In the course of coalition Budget negotiations, various proposals were raised, discussed and debated. I come back to what we have been used to in previous years. It has been more widely debated than in previous years, when the Chancellor briefed the Prime Minister on what was in the Budget the day before, if the Prime Minister was lucky, and even more than in the dying days of the previous Government, when the Prime Minister told the Chancellor what should be in the Budget the night before. We do not need lessons from Members opposite on how to conduct ourselves in the run-up to a Budget.
That was not quite the point I was making. I understand about negotiations within the coalition, but it appears—for example, from the front page of the Financial Times—that officials told the Financial Times before the Budget was announced what was going to be in it. I believe that the House of Commons has the right to hear first.
That issue has been the subject of an Urgent Question in another place this afternoon, and the Government have explained their position in an answer there.
I have said that we will stick to our fiscal position. That means that there continue to be tough choices to be made. Some of those tough choices have been highlighted this afternoon. I start with my noble friend Lord Newby, who gave a fair and good analysis of the issues about pensioners and the fair deal that they are getting. However, because the noble Lords, Lord McFall, Lord Myners and Lord Davies of Oldham, and others raised the issue, let me underline it again. The Government are committed to supporting pensioners. The IFS confirmed today that that is indeed the case. Pensioners will get the largest ever rise in the basic state pension this April to £107.45 a week. The Government are protecting pension benefits, including winter fuel payments, free prescriptions and eye tests, free bus travel, free TV licences and, of course, the triple lock on the basic state pension is being introduced. The single-tier state pension will be introduced and has been estimated to be likely to be £140 in current terms. I refute the suggestions that pensioners have been poorly treated. We are all in this together.
My noble friends Lord Fink and Lord Sheikh have quite properly raised the issue of tax transparency. I agree with them on the importance of the new annual statements, which will show everyone who pays tax what they are paying and where the money will be spent across the different categories of expenditure. I am sure that will raise a healthy debate.

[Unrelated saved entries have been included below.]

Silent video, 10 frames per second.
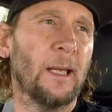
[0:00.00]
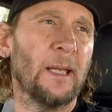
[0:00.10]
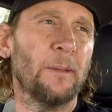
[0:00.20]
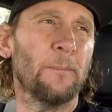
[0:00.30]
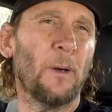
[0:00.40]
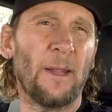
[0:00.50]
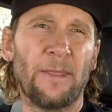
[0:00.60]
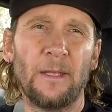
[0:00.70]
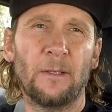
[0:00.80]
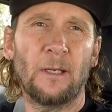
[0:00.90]
and I
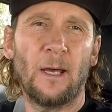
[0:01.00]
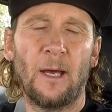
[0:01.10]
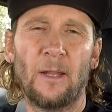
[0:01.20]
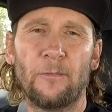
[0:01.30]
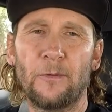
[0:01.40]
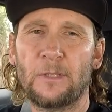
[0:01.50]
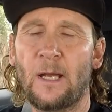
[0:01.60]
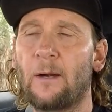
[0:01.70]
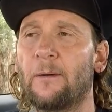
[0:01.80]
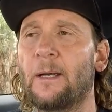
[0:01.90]
think the first
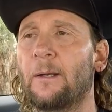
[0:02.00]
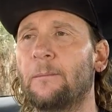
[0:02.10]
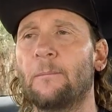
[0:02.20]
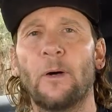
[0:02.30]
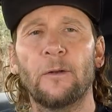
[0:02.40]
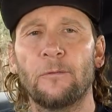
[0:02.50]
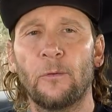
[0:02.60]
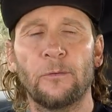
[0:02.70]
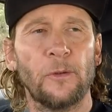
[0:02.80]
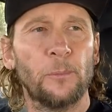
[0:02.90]
car around might have
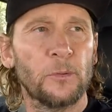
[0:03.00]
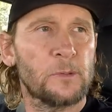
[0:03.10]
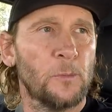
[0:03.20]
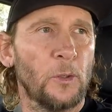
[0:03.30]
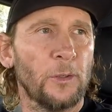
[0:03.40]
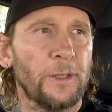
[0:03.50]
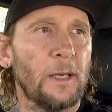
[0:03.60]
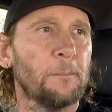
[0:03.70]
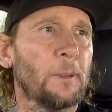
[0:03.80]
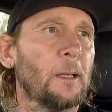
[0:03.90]
also put some oil
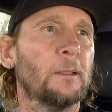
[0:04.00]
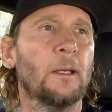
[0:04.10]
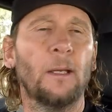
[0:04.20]
down, but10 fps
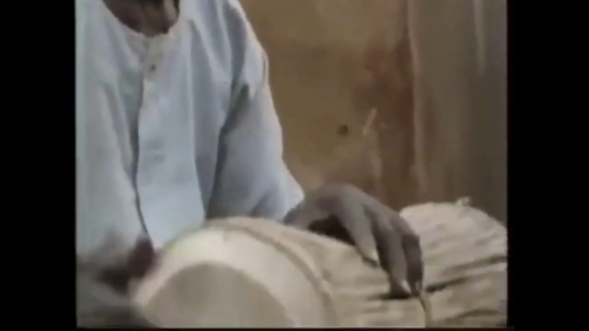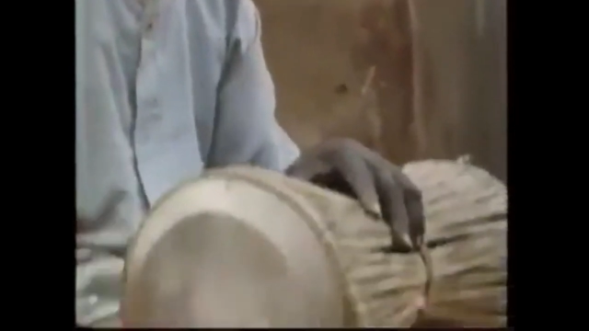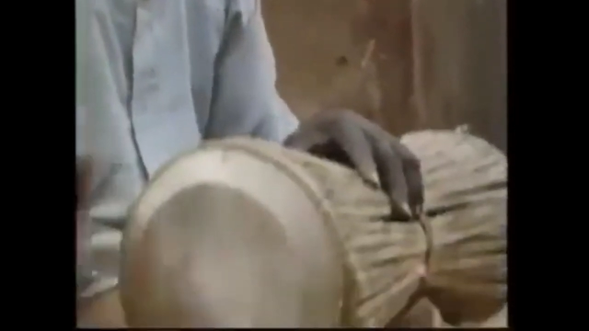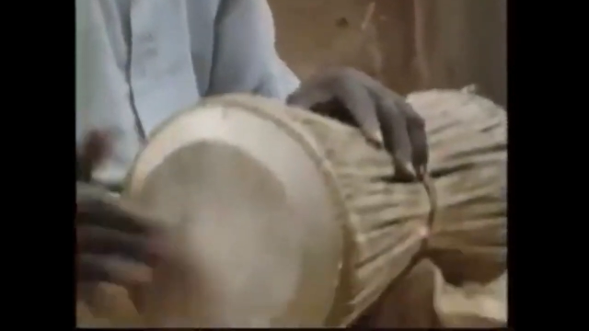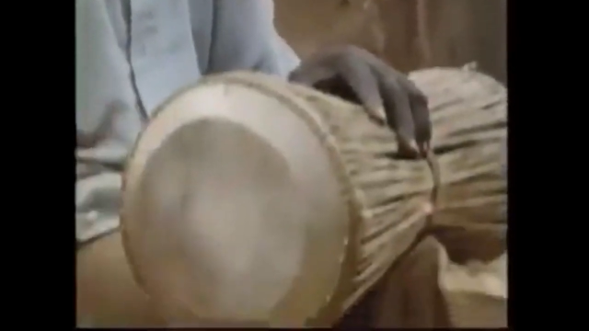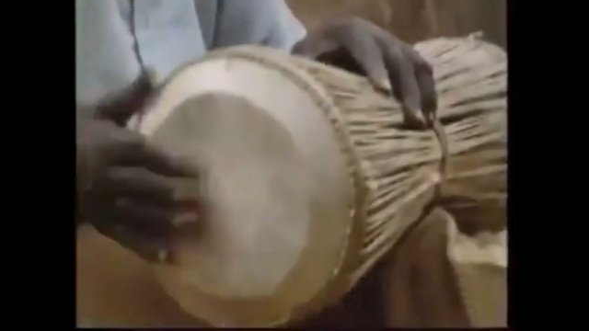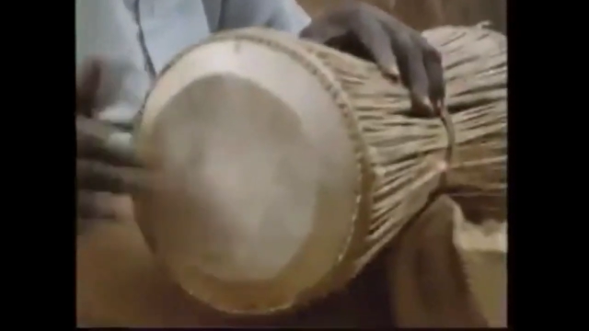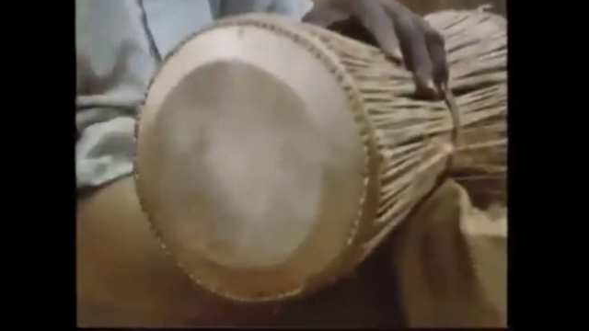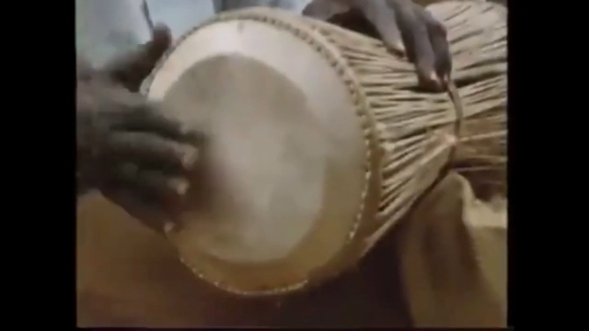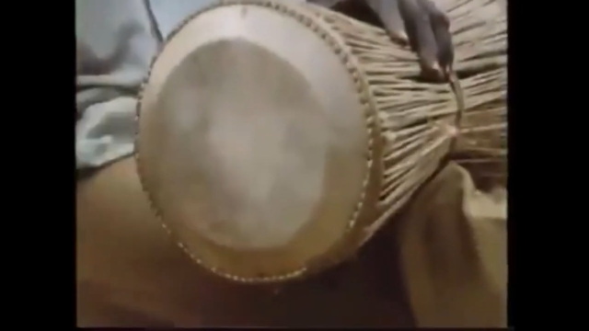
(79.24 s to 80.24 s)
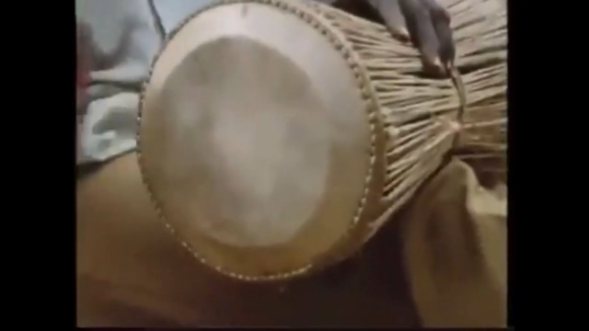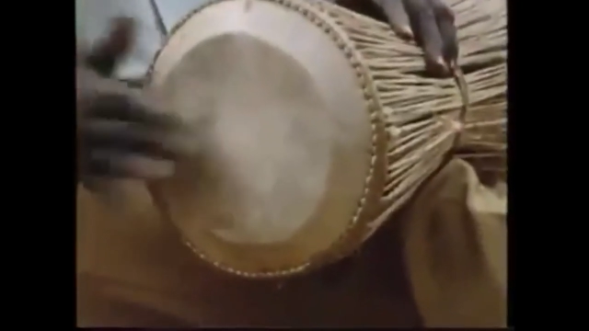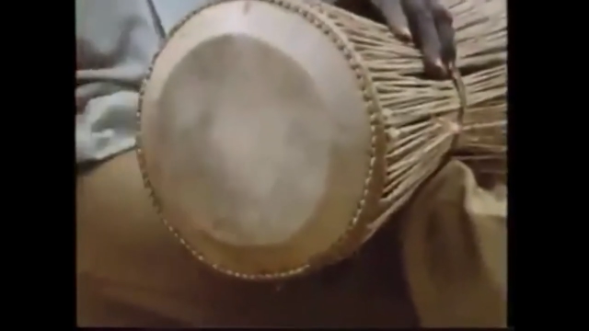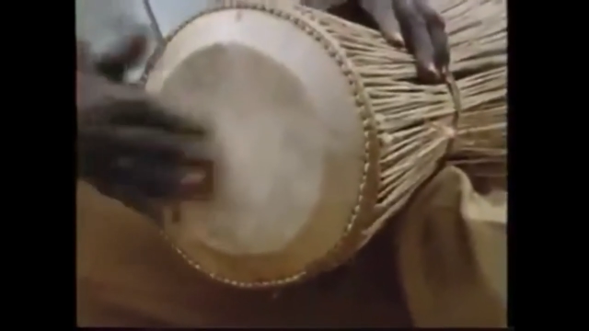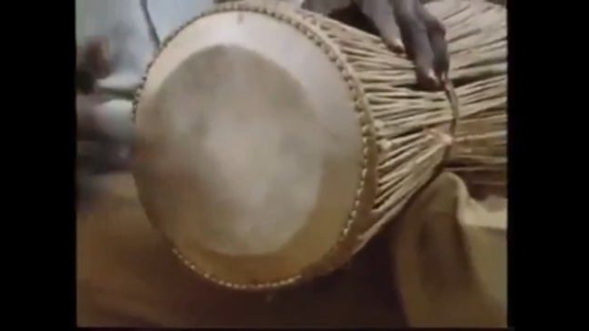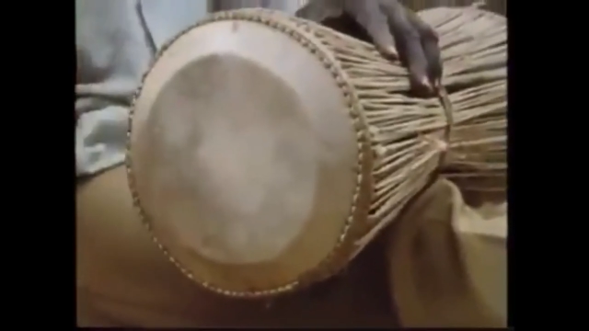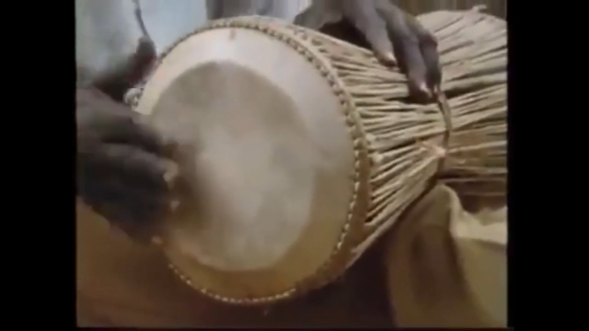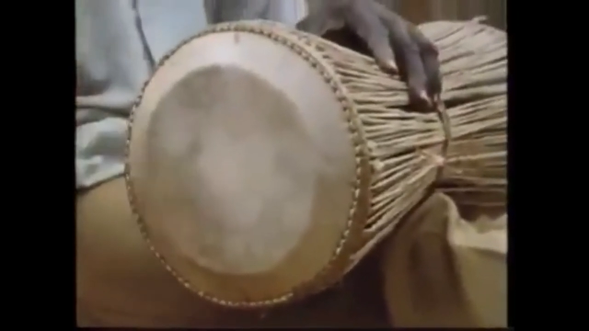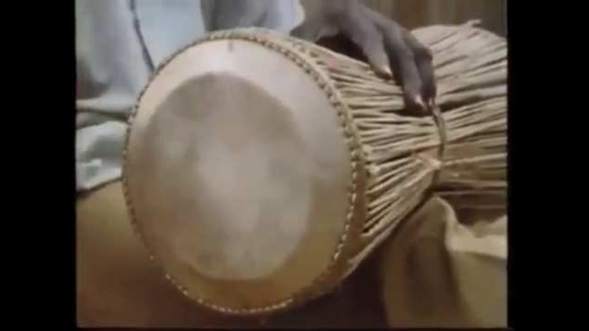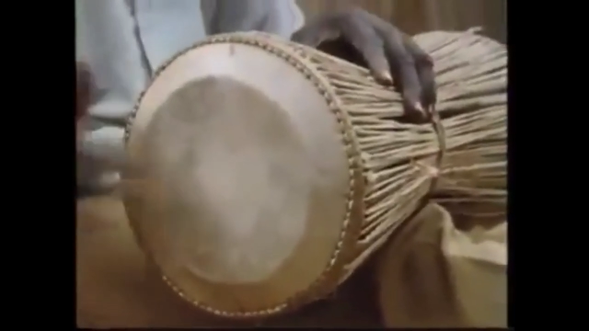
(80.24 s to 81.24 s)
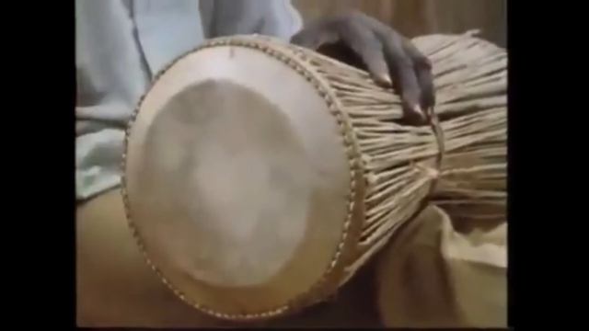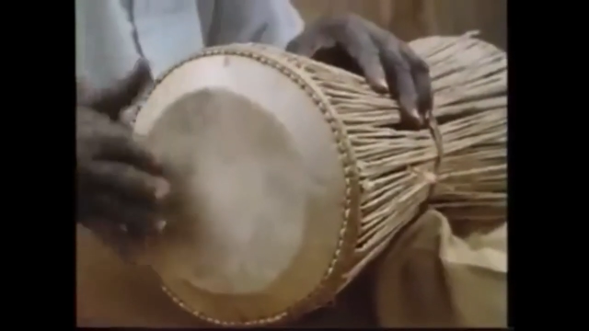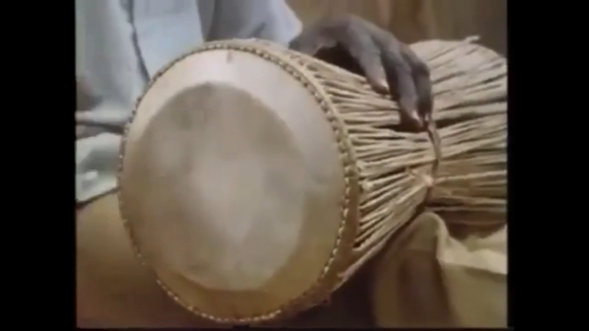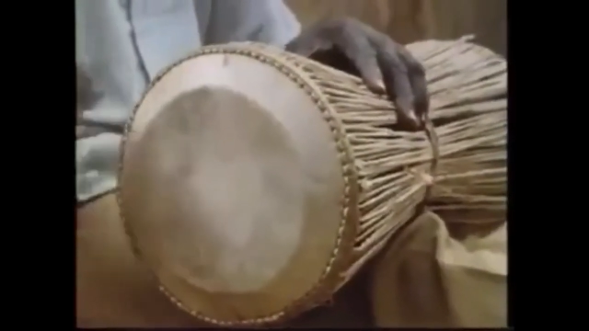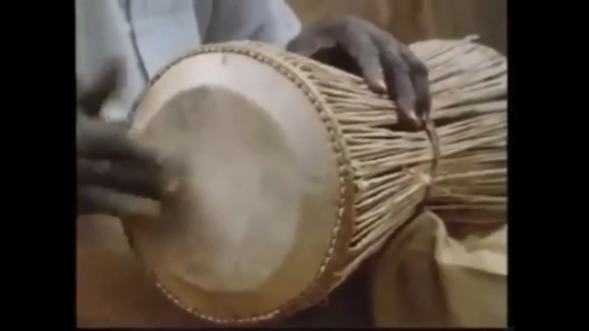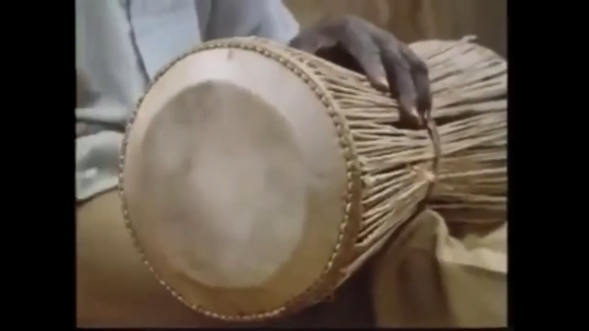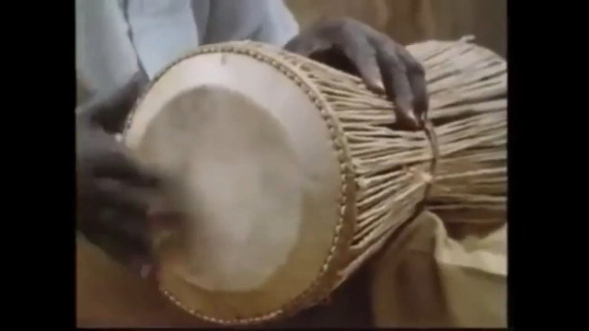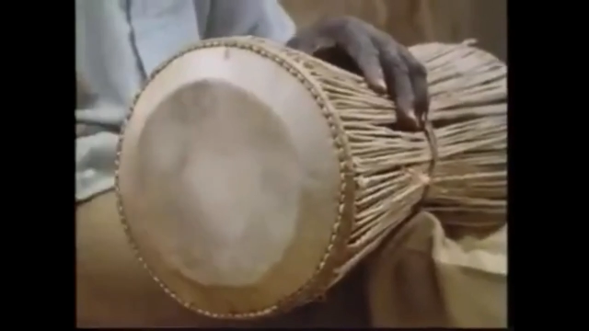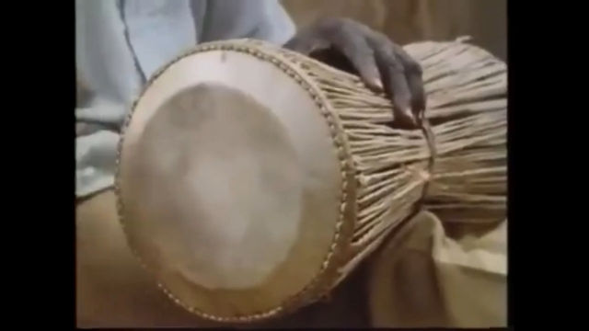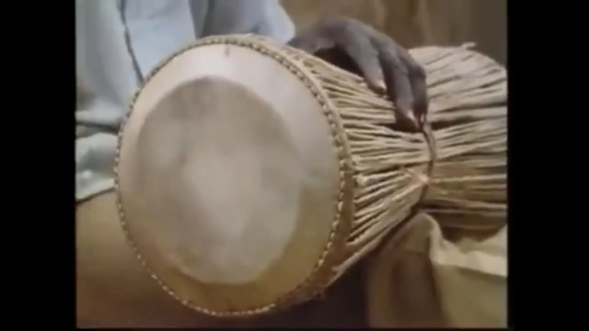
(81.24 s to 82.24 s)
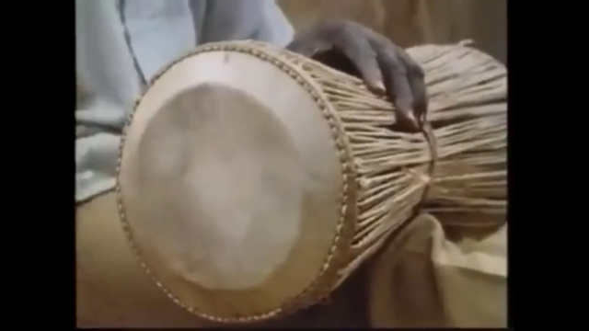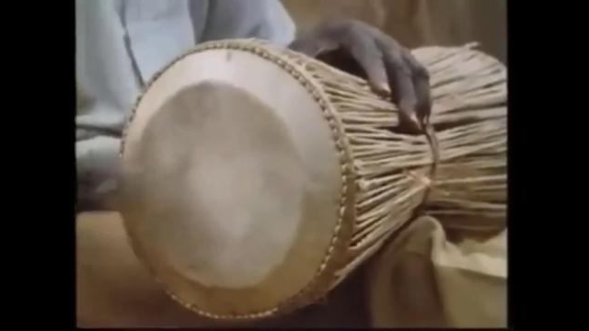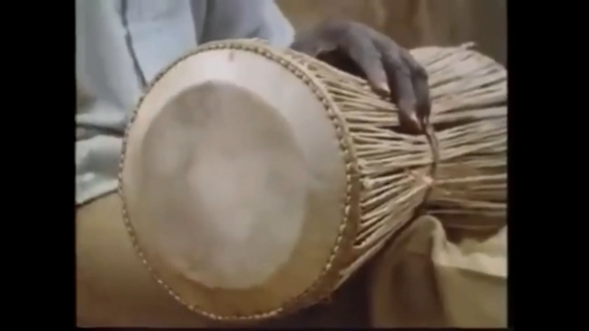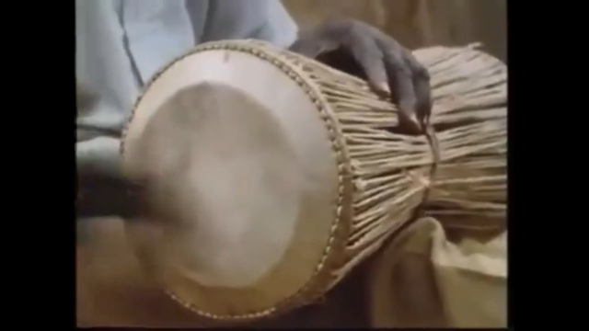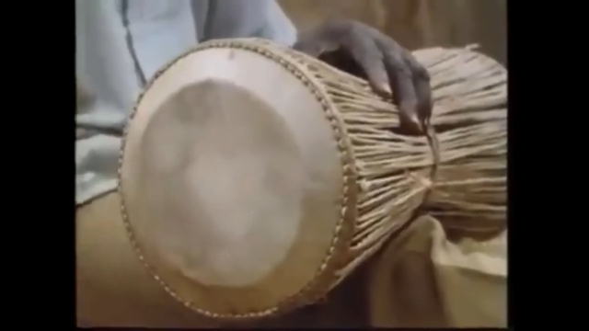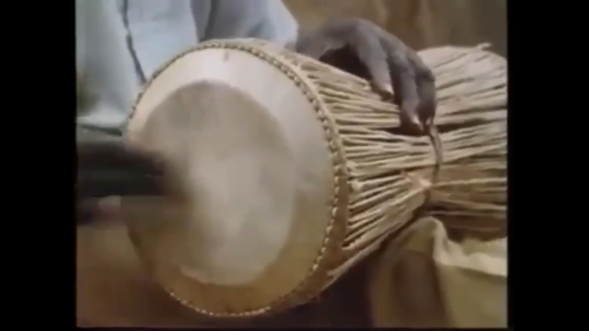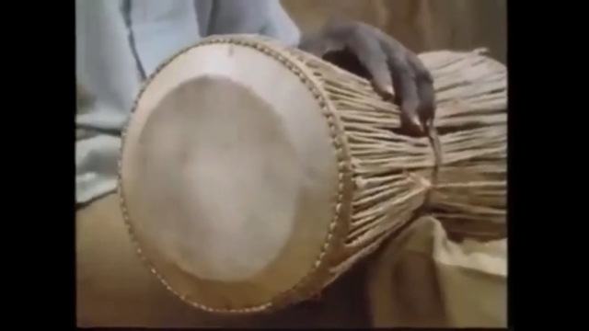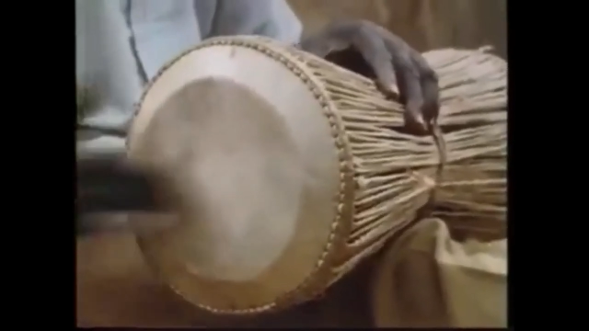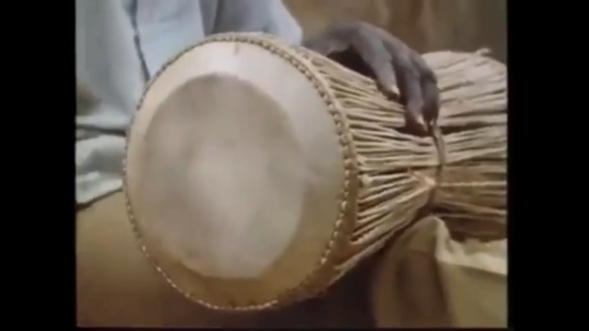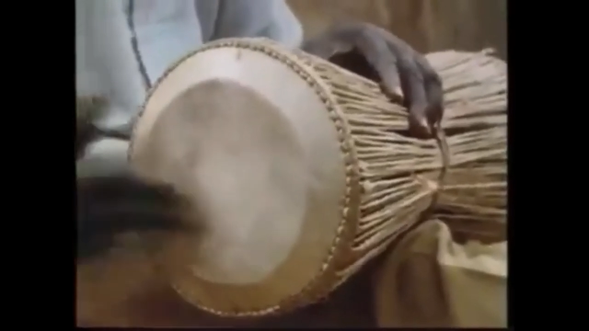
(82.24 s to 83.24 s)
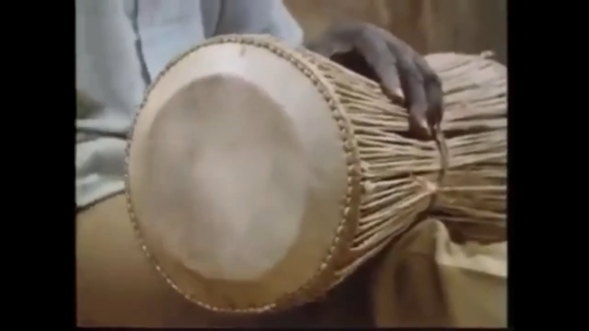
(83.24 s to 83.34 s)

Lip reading: [unreadable: no face in view]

On tax reform, I am very confused about where the Opposition stand on the 50p tax rate. Are they really still saying that the Chancellor of the Exchequer should justify the continuation of a tax that is shown to produce next to no revenue for the country and which materially affects our global competitiveness? The noble Lord, Lord Eatwell, quotes approvingly the Institute of Directors, but the main part of the institute’s statement after the Budget called for the tax rate to be reduced to 40p. Is that what the noble Lord, Lord Eatwell, wants? The noble Lord, Lord Wood of Anfield, who is not in his place at the moment, questioned whether the Government had been fully transparent on this. The forestalling number that he was looking for is set out in bold type on page 51 of the Red Book, a complete contrast to what the previous Government did in not even recognising that there was a forestalling problem. The tax raised less than a third of the estimates that they put out. I believe that they are in no position to question the basis on which we have looked at the evidence in coming forward with a 45p rate.